I'd like the entries reproduced exactly, with the images omitted.

——

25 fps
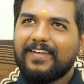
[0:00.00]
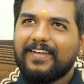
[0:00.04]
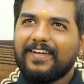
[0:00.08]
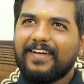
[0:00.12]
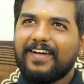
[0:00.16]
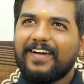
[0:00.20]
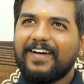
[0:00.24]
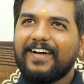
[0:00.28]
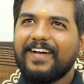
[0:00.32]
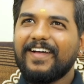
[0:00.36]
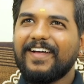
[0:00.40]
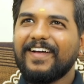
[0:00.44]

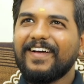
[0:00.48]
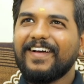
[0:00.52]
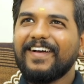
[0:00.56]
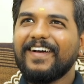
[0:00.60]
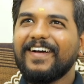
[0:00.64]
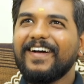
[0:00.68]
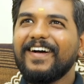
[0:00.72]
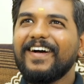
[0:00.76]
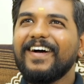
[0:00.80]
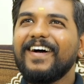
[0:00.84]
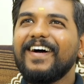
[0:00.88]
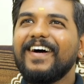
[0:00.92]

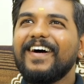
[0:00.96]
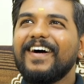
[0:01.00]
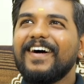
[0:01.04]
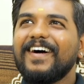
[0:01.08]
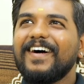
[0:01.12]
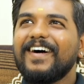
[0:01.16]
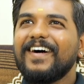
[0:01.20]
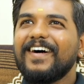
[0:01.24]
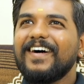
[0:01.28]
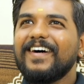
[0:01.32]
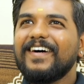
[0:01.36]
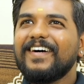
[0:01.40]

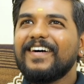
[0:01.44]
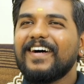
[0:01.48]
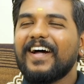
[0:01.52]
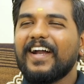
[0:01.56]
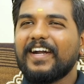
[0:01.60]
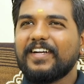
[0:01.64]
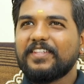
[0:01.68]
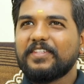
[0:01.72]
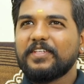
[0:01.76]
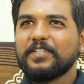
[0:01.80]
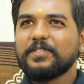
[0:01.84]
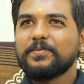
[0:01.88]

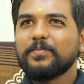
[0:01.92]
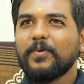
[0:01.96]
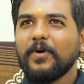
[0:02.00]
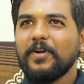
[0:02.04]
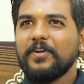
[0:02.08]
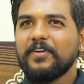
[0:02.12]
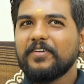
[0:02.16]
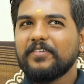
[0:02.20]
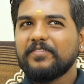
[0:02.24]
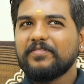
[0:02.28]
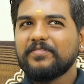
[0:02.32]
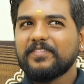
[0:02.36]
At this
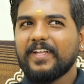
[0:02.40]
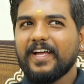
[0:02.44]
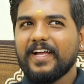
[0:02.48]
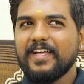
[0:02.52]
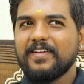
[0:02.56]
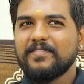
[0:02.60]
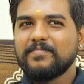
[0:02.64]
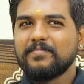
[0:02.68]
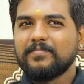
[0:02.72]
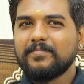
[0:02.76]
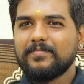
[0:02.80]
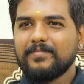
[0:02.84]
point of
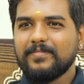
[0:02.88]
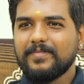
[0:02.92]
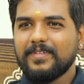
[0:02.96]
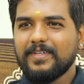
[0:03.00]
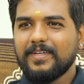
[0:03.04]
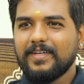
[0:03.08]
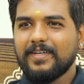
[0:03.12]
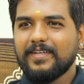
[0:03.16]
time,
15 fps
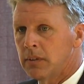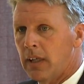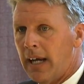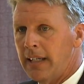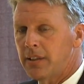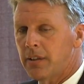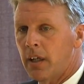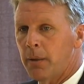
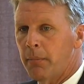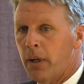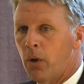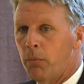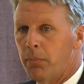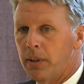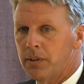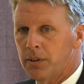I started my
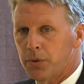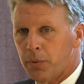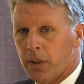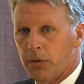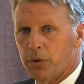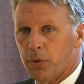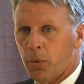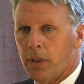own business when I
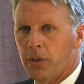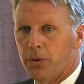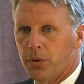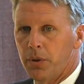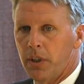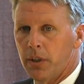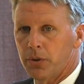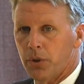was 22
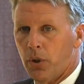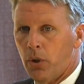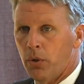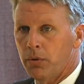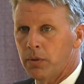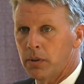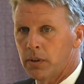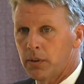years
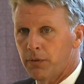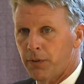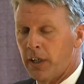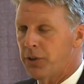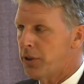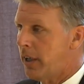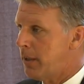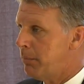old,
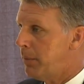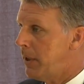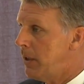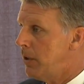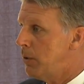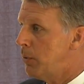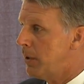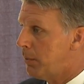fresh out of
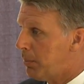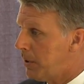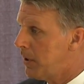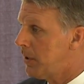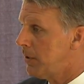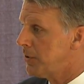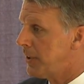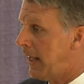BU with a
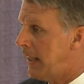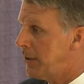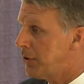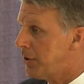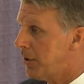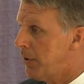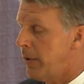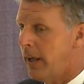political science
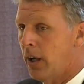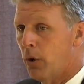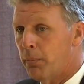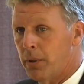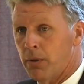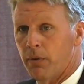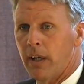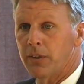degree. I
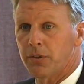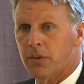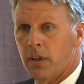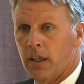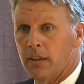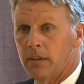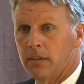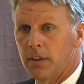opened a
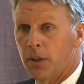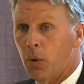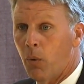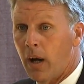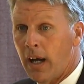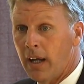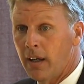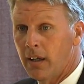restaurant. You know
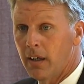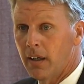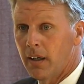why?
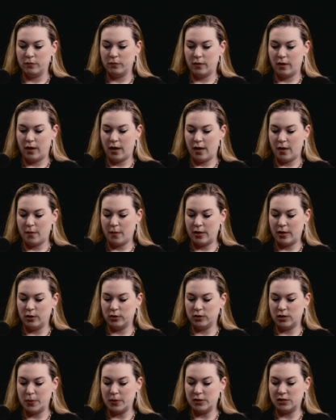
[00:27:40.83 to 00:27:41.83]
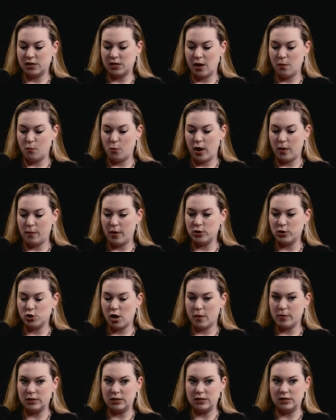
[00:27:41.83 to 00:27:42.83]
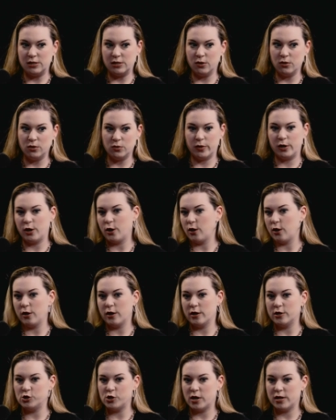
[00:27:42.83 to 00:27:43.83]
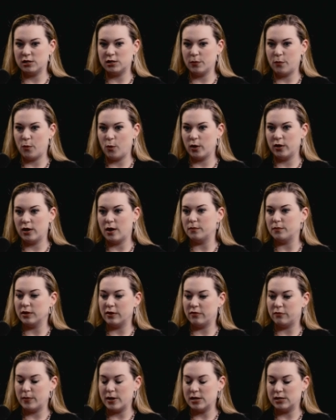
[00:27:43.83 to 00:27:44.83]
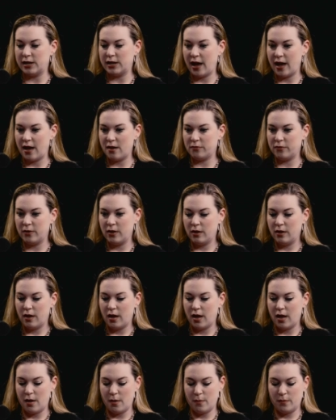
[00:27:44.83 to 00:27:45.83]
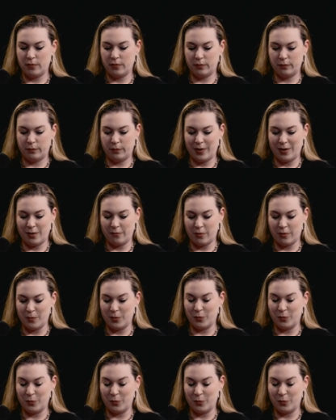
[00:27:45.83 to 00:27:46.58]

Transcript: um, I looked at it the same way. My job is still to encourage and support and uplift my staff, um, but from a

——

## Written response
25 fps
[0:00.00]
[0:00.04]
[0:00.08]
[0:00.12]
[0:00.16]
[0:00.20]
[0:00.24]
[0:00.28]
[0:00.32]
[0:00.36]
[0:00.40]
[0:00.44]

[0:00.48]
[0:00.52]
[0:00.56]
[0:00.60]
[0:00.64]
[0:00.68]
[0:00.72]
[0:00.76]
[0:00.80]
[0:00.84]
[0:00.88]
[0:00.92]

[0:00.96]
[0:01.00]
[0:01.04]
[0:01.08]
[0:01.12]
[0:01.16]
[0:01.20]
[0:01.24]
[0:01.28]
[0:01.32]
[0:01.36]
[0:01.40]

[0:01.44]
[0:01.48]
[0:01.52]
[0:01.56]
[0:01.60]
[0:01.64]
[0:01.68]
[0:01.72]
[0:01.76]
[0:01.80]
[0:01.84]
[0:01.88]

[0:01.92]
[0:01.96]
[0:02.00]
[0:02.04]
[0:02.08]
[0:02.12]
[0:02.16]
[0:02.20]
[0:02.24]
[0:02.28]
[0:02.32]
[0:02.36]
At this
[0:02.40]
[0:02.44]
[0:02.48]
[0:02.52]
[0:02.56]
[0:02.60]
[0:02.64]
[0:02.68]
[0:02.72]
[0:02.76]
[0:02.80]
[0:02.84]
point of
[0:02.88]
[0:02.92]
[0:02.96]
[0:03.00]
[0:03.04]
[0:03.08]
[0:03.12]
[0:03.16]
time,
15 fps
I started my
own business when I
was 22
years
old,
fresh out of
BU with a
political science
degree. I
opened a
restaurant. You know
why?
[00:27:40.83 to 00:27:41.83]
[00:27:41.83 to 00:27:42.83]
[00:27:42.83 to 00:27:43.83]
[00:27:43.83 to 00:27:44.83]
[00:27:44.83 to 00:27:45.83]
[00:27:45.83 to 00:27:46.58]

Transcript: um, I looked at it the same way. My job is still to encourage and support and uplift my staff, um, but from a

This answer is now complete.